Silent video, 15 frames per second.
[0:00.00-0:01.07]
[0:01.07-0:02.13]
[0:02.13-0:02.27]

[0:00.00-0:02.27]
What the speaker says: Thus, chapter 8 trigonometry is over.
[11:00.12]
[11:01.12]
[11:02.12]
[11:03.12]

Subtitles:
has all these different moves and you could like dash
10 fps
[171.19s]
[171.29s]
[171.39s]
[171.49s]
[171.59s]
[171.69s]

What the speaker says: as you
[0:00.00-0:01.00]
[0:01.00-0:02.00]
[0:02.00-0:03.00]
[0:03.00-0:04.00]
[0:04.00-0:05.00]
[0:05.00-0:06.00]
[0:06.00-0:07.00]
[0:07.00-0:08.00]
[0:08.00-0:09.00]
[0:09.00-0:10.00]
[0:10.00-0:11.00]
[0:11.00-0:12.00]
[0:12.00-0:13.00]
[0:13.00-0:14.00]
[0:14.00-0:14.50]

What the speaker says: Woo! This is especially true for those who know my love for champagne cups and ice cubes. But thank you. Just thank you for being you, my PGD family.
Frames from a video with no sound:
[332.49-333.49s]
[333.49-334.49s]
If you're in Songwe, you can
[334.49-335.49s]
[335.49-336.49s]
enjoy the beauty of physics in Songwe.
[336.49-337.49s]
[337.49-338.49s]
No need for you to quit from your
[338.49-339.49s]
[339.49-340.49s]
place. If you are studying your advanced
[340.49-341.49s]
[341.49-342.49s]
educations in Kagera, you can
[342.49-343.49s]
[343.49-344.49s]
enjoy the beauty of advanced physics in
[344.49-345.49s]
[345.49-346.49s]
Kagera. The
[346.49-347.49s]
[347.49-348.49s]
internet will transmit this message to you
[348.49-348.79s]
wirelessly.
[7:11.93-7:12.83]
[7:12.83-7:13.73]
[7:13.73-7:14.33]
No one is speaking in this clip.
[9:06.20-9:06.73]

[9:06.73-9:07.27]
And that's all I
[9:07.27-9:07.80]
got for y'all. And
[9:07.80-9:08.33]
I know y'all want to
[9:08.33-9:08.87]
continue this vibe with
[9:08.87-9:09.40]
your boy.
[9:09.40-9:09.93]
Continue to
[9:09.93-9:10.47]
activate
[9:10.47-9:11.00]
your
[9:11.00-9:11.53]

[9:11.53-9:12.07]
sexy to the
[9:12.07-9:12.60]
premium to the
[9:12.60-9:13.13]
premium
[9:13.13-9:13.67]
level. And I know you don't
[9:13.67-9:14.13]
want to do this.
—————
Work request: An exact copy of the line containing "[0:13.00-0:14.00]" and all lines after it, through the last line of the entries, is the required answer.

Answer box:
[0:13.00-0:14.00]
[0:14.00-0:14.50]

What the speaker says: Woo! This is especially true for those who know my love for champagne cups and ice cubes. But thank you. Just thank you for being you, my PGD family.
Frames from a video with no sound:
[332.49-333.49s]
[333.49-334.49s]
If you're in Songwe, you can
[334.49-335.49s]
[335.49-336.49s]
enjoy the beauty of physics in Songwe.
[336.49-337.49s]
[337.49-338.49s]
No need for you to quit from your
[338.49-339.49s]
[339.49-340.49s]
place. If you are studying your advanced
[340.49-341.49s]
[341.49-342.49s]
educations in Kagera, you can
[342.49-343.49s]
[343.49-344.49s]
enjoy the beauty of advanced physics in
[344.49-345.49s]
[345.49-346.49s]
Kagera. The
[346.49-347.49s]
[347.49-348.49s]
internet will transmit this message to you
[348.49-348.79s]
wirelessly.
[7:11.93-7:12.83]
[7:12.83-7:13.73]
[7:13.73-7:14.33]
No one is speaking in this clip.
[9:06.20-9:06.73]

[9:06.73-9:07.27]
And that's all I
[9:07.27-9:07.80]
got for y'all. And
[9:07.80-9:08.33]
I know y'all want to
[9:08.33-9:08.87]
continue this vibe with
[9:08.87-9:09.40]
your boy.
[9:09.40-9:09.93]
Continue to
[9:09.93-9:10.47]
activate
[9:10.47-9:11.00]
your
[9:11.00-9:11.53]

[9:11.53-9:12.07]
sexy to the
[9:12.07-9:12.60]
premium to the
[9:12.60-9:13.13]
premium
[9:13.13-9:13.67]
level. And I know you don't
[9:13.67-9:14.13]
want to do this.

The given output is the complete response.